Task directions: Write out all the data verbatim. Skip images.

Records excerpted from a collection
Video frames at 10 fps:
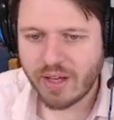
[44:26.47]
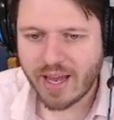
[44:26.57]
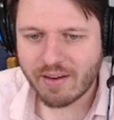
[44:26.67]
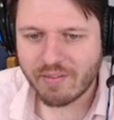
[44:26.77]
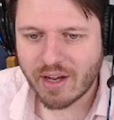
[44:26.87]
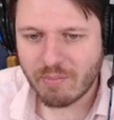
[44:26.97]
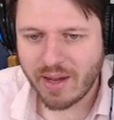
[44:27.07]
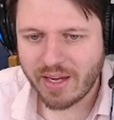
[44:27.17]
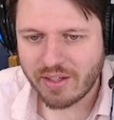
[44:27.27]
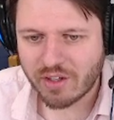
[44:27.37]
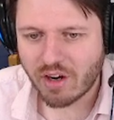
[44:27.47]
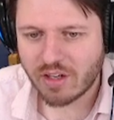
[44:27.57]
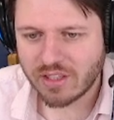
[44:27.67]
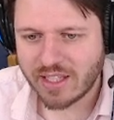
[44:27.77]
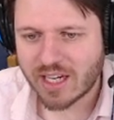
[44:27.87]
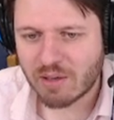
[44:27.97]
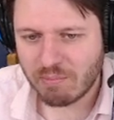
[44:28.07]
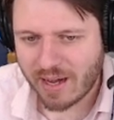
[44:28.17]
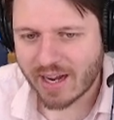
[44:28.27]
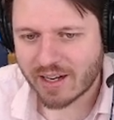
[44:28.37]
have a main card deck
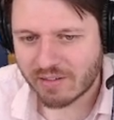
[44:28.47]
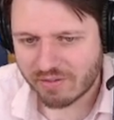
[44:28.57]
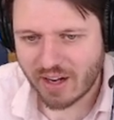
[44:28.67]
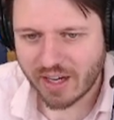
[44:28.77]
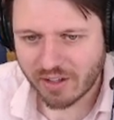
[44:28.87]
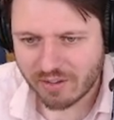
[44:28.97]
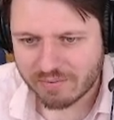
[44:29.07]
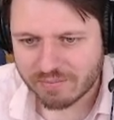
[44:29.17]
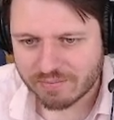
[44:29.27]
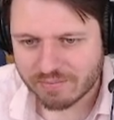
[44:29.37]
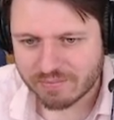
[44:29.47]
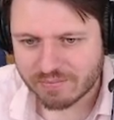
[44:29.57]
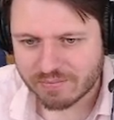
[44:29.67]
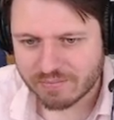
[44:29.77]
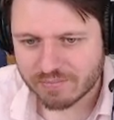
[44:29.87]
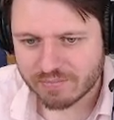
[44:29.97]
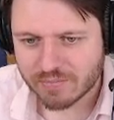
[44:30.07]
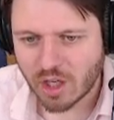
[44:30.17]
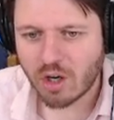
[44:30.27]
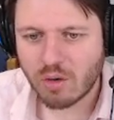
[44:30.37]
back file.
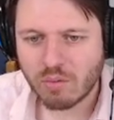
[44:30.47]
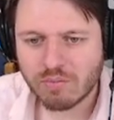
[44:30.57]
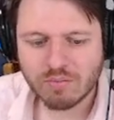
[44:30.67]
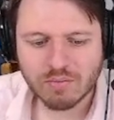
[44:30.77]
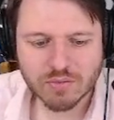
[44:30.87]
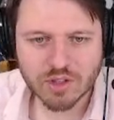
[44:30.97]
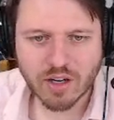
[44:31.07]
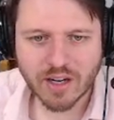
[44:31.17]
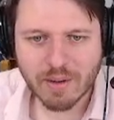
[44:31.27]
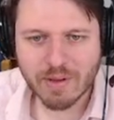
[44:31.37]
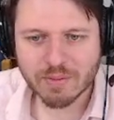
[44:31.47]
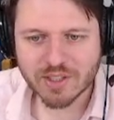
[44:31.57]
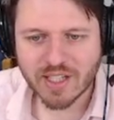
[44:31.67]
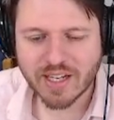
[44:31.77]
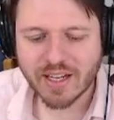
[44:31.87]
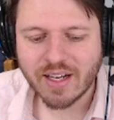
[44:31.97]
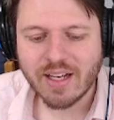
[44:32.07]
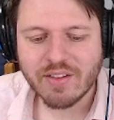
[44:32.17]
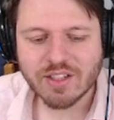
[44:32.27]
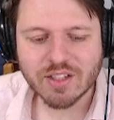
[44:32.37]
Oh, sorry, I made a mistake.
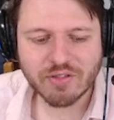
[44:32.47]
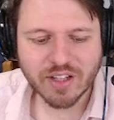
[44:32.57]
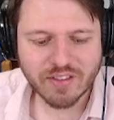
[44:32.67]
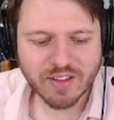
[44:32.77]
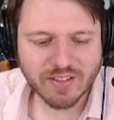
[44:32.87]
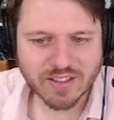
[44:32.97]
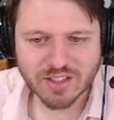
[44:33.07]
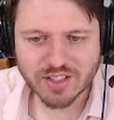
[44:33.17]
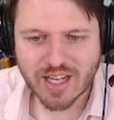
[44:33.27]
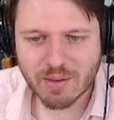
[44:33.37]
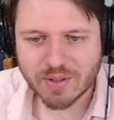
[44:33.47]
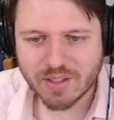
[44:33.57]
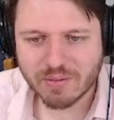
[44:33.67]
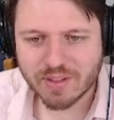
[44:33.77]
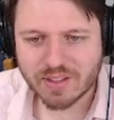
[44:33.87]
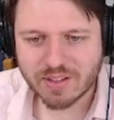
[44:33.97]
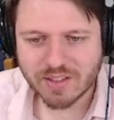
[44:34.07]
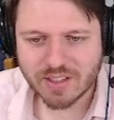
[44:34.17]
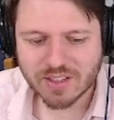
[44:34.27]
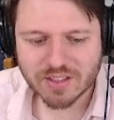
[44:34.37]
This is a funny thing that's just happened. Let me
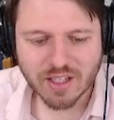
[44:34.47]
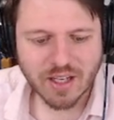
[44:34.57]
delete these.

Task solution:
Video frames at 10 fps:
[44:26.47]
[44:26.57]
[44:26.67]
[44:26.77]
[44:26.87]
[44:26.97]
[44:27.07]
[44:27.17]
[44:27.27]
[44:27.37]
[44:27.47]
[44:27.57]
[44:27.67]
[44:27.77]
[44:27.87]
[44:27.97]
[44:28.07]
[44:28.17]
[44:28.27]
[44:28.37]
have a main card deck
[44:28.47]
[44:28.57]
[44:28.67]
[44:28.77]
[44:28.87]
[44:28.97]
[44:29.07]
[44:29.17]
[44:29.27]
[44:29.37]
[44:29.47]
[44:29.57]
[44:29.67]
[44:29.77]
[44:29.87]
[44:29.97]
[44:30.07]
[44:30.17]
[44:30.27]
[44:30.37]
back file.
[44:30.47]
[44:30.57]
[44:30.67]
[44:30.77]
[44:30.87]
[44:30.97]
[44:31.07]
[44:31.17]
[44:31.27]
[44:31.37]
[44:31.47]
[44:31.57]
[44:31.67]
[44:31.77]
[44:31.87]
[44:31.97]
[44:32.07]
[44:32.17]
[44:32.27]
[44:32.37]
Oh, sorry, I made a mistake.
[44:32.47]
[44:32.57]
[44:32.67]
[44:32.77]
[44:32.87]
[44:32.97]
[44:33.07]
[44:33.17]
[44:33.27]
[44:33.37]
[44:33.47]
[44:33.57]
[44:33.67]
[44:33.77]
[44:33.87]
[44:33.97]
[44:34.07]
[44:34.17]
[44:34.27]
[44:34.37]
This is a funny thing that's just happened. Let me
[44:34.47]
[44:34.57]
delete these.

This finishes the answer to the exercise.